*What needs to be done*. Reproduce the records that follow in full, excluding any picture they contain.

*Entries taken from a collection*.
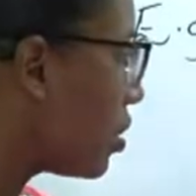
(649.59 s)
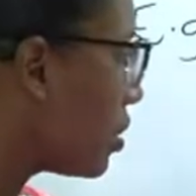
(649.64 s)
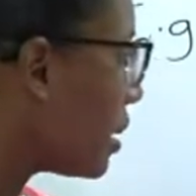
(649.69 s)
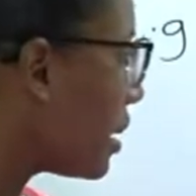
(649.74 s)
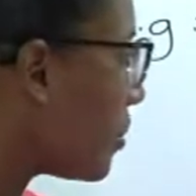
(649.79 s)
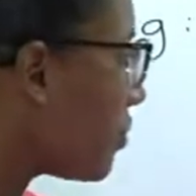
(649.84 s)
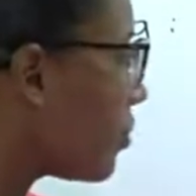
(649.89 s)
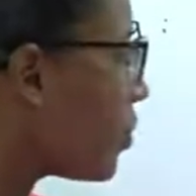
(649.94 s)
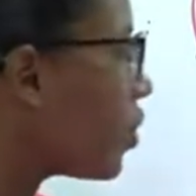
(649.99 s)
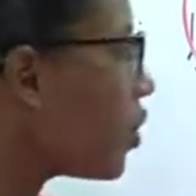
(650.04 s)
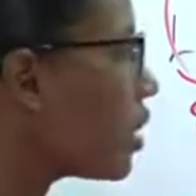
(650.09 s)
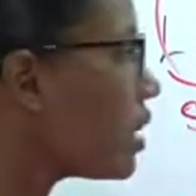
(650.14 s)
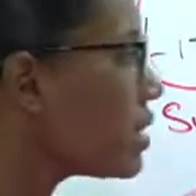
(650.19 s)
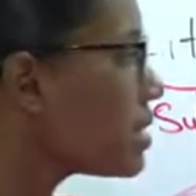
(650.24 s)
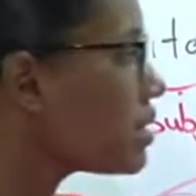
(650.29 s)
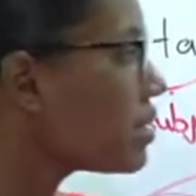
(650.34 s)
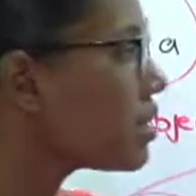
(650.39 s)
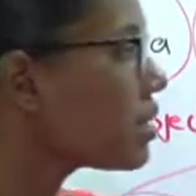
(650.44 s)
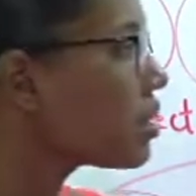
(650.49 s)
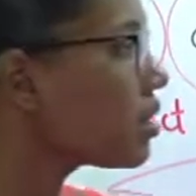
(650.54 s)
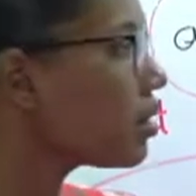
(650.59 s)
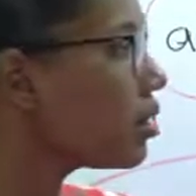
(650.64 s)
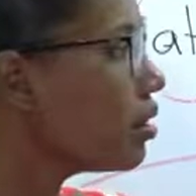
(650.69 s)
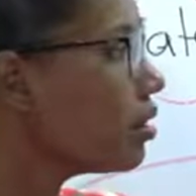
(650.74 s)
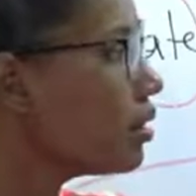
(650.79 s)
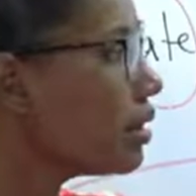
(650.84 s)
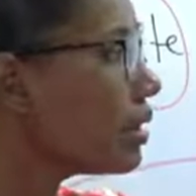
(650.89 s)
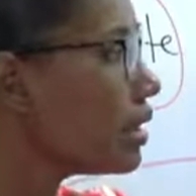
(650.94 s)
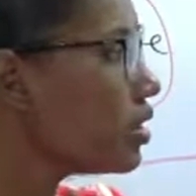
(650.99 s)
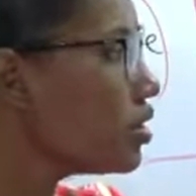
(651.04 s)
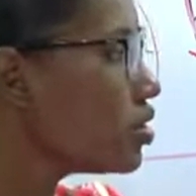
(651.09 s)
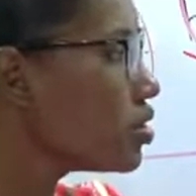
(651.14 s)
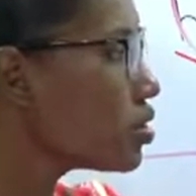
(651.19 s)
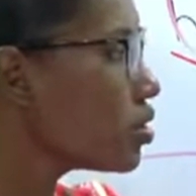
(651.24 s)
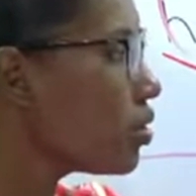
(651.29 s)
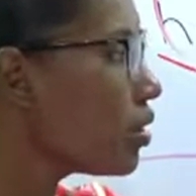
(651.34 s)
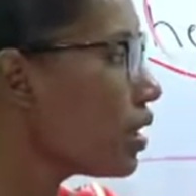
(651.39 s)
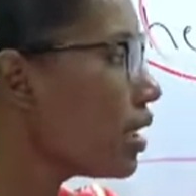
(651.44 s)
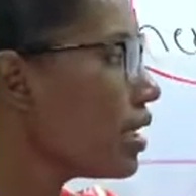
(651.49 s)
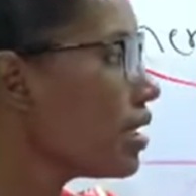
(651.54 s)
That boys and girls
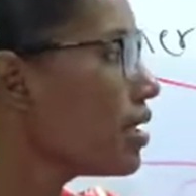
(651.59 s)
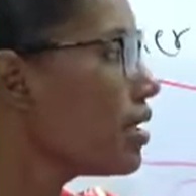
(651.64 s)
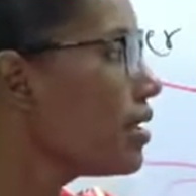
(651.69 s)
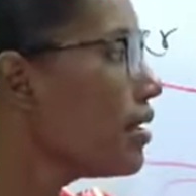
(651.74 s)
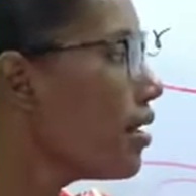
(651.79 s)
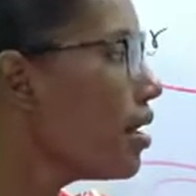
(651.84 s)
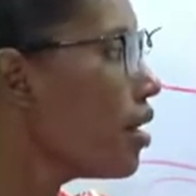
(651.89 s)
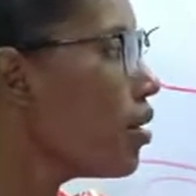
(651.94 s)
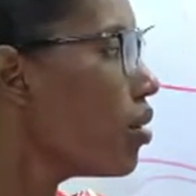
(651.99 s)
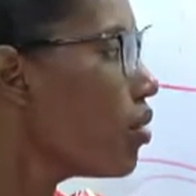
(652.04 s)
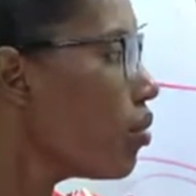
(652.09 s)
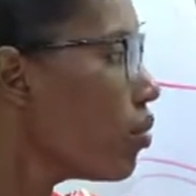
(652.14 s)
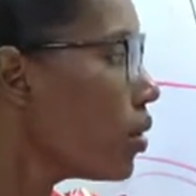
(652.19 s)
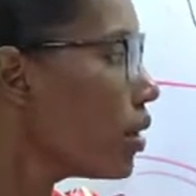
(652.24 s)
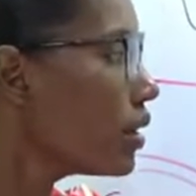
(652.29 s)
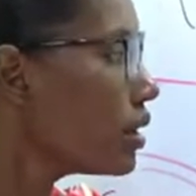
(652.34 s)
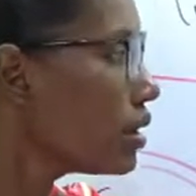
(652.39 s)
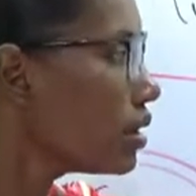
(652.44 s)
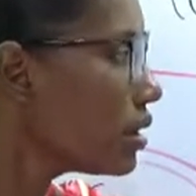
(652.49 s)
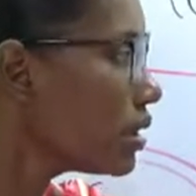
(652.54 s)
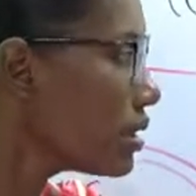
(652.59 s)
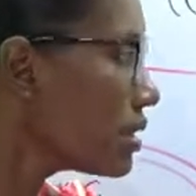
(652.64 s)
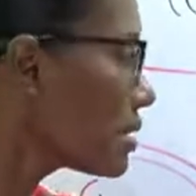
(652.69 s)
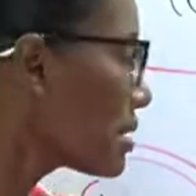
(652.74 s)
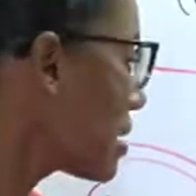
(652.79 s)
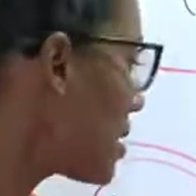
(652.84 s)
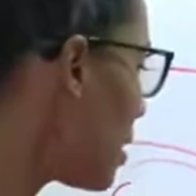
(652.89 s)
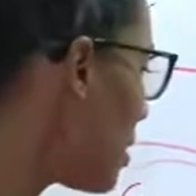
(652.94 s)
enjoy one another's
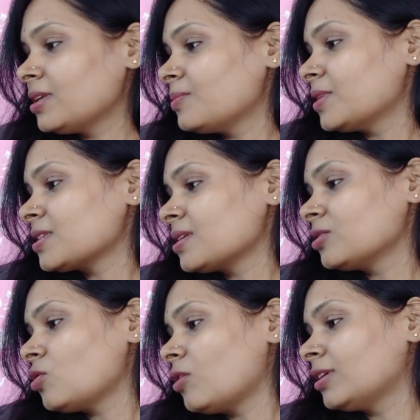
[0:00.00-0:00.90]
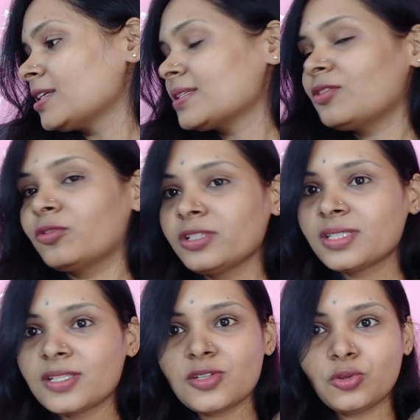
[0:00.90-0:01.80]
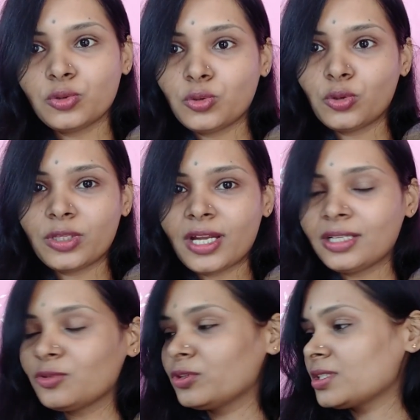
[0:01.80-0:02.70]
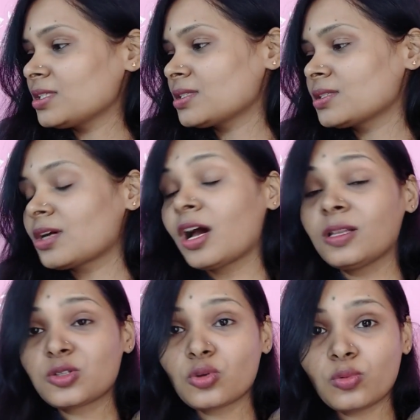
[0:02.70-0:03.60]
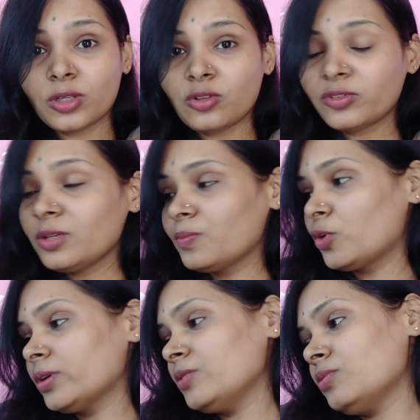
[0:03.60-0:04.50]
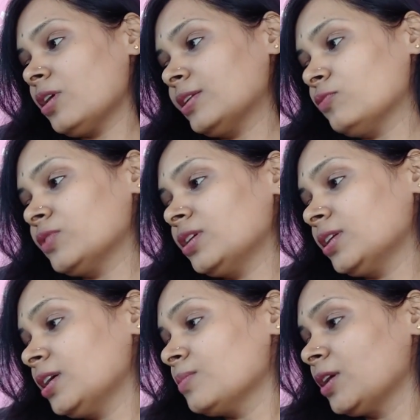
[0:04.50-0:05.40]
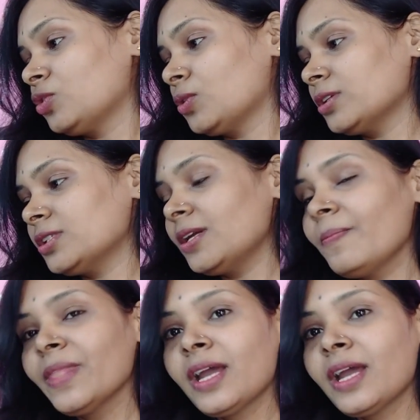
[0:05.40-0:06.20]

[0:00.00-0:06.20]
a person called as the Odysseus. You know that Odysseus is also one of the important part of the Greek mythology,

*Output of the task*.
(649.59 s)
(649.64 s)
(649.69 s)
(649.74 s)
(649.79 s)
(649.84 s)
(649.89 s)
(649.94 s)
(649.99 s)
(650.04 s)
(650.09 s)
(650.14 s)
(650.19 s)
(650.24 s)
(650.29 s)
(650.34 s)
(650.39 s)
(650.44 s)
(650.49 s)
(650.54 s)
(650.59 s)
(650.64 s)
(650.69 s)
(650.74 s)
(650.79 s)
(650.84 s)
(650.89 s)
(650.94 s)
(650.99 s)
(651.04 s)
(651.09 s)
(651.14 s)
(651.19 s)
(651.24 s)
(651.29 s)
(651.34 s)
(651.39 s)
(651.44 s)
(651.49 s)
(651.54 s)
That boys and girls
(651.59 s)
(651.64 s)
(651.69 s)
(651.74 s)
(651.79 s)
(651.84 s)
(651.89 s)
(651.94 s)
(651.99 s)
(652.04 s)
(652.09 s)
(652.14 s)
(652.19 s)
(652.24 s)
(652.29 s)
(652.34 s)
(652.39 s)
(652.44 s)
(652.49 s)
(652.54 s)
(652.59 s)
(652.64 s)
(652.69 s)
(652.74 s)
(652.79 s)
(652.84 s)
(652.89 s)
(652.94 s)
enjoy one another's
[0:00.00-0:00.90]
[0:00.90-0:01.80]
[0:01.80-0:02.70]
[0:02.70-0:03.60]
[0:03.60-0:04.50]
[0:04.50-0:05.40]
[0:05.40-0:06.20]

[0:00.00-0:06.20]
a person called as the Odysseus. You know that Odysseus is also one of the important part of the Greek mythology,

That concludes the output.